York schools will move to online instruction next week because a rise in COVID-19 cases has led to an untenable number of staff and student absences.
Superintendent Lou Goscinski informed the school community in an email Friday afternoon. He cited the growing positive test rate in York County, which is above 20 percent, and said the district has been struggling to staff buildings and classrooms since students returned from the holiday break.
York County is a particular hotspot for infections, Goscinsky wrote.
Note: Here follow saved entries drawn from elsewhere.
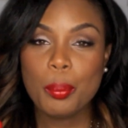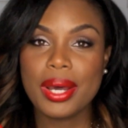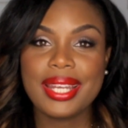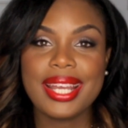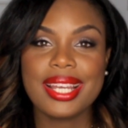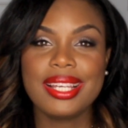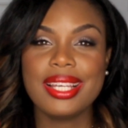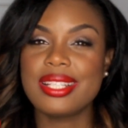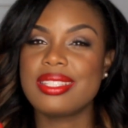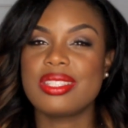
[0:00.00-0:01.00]
but it,
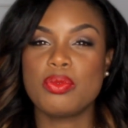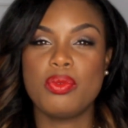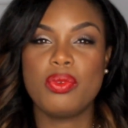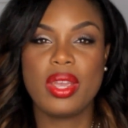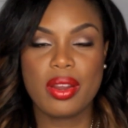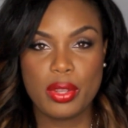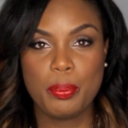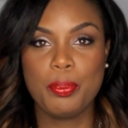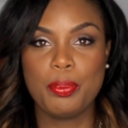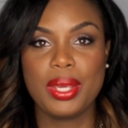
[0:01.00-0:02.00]
it's very
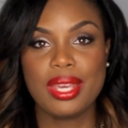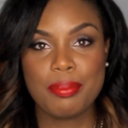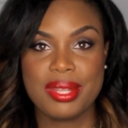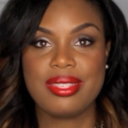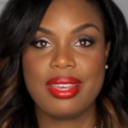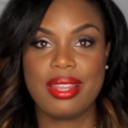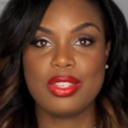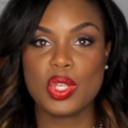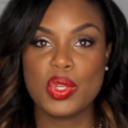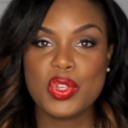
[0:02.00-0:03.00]
pigmented.
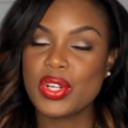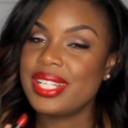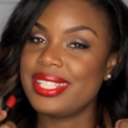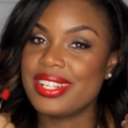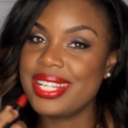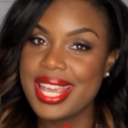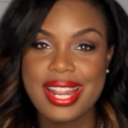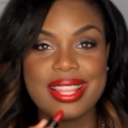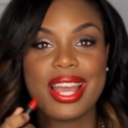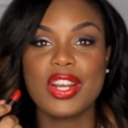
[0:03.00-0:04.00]
So you're you're
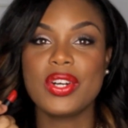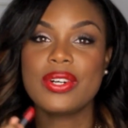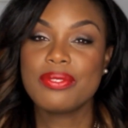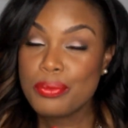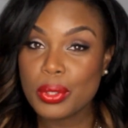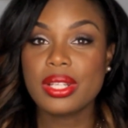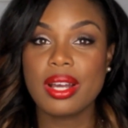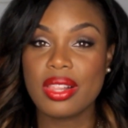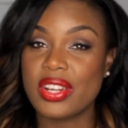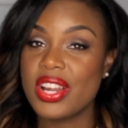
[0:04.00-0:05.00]
getting that co full
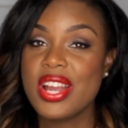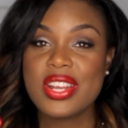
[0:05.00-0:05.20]
color.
As of Friday, York County had 549 COVID infections per 100,000 population, the highest infection rate in the state.
A total of 1,625 students attend York’s four schools, but it was not immediately clear how many people the district employs.
Co-curricular activities will be canceled as well. Students were already staying home Monday, a staff development day, although staff are expected to work. In-person instruction and co-curricular activities are expected to resume Jan. 18 after Martin Luther King Jr. Day.
Principals at each school are expected to communicate more details with families soon, Goscinski wrote.
“We look forward to getting back to in-person instruction and resuming co-curricular activities as quickly as possible,” he wrote. “Stay safe.”
Goscinski did not say how many teachers, non-teaching staff and students had called out sick or were absent this week. He did not immediately return a call seeking an interview.
York is the latest district to move to online instruction following a surge in cases statewide driven by the highly contagious omicron variant. Other states and school districts are already feeling the effects of a surge in cases among teachers, disrupting in-person learning.
Statewide, hospitalizations for COVID-19 were the highest of the pandemic Friday, and the state has seen more cases in recent days than at any time during the pandemic.
Shifting infection rates among Maine counties suggests the new variant has initially spread most quickly in coastal and more populous counties, driving up infection rates where they had been relatively low just three weeks ago. Experts predict cases will soon spike in every county, however, as omicron takes hold in rural areas, too.
Bonny Eagle, one of the largest school districts in the state with 3,430 students, moved to online learning Tuesday after too many bus drivers called out sick because of exposure to the virus, that district’s superintendent said.
While scientists believe omicron is less deadly in general and especially for vaccinated people, it is far more contagious than the original strain and the delta variant.
Portland Superintendent Xavier Botana announced changes to the district’s COVID-19 protocols during Tuesday night’s school board meeting.
Jeremy Ray, superintendent of schools in Biddeford, Saco and Dayton, said district schools are seeing more positive cases this week than ever, but he called switching to remote learning a “last resort” option.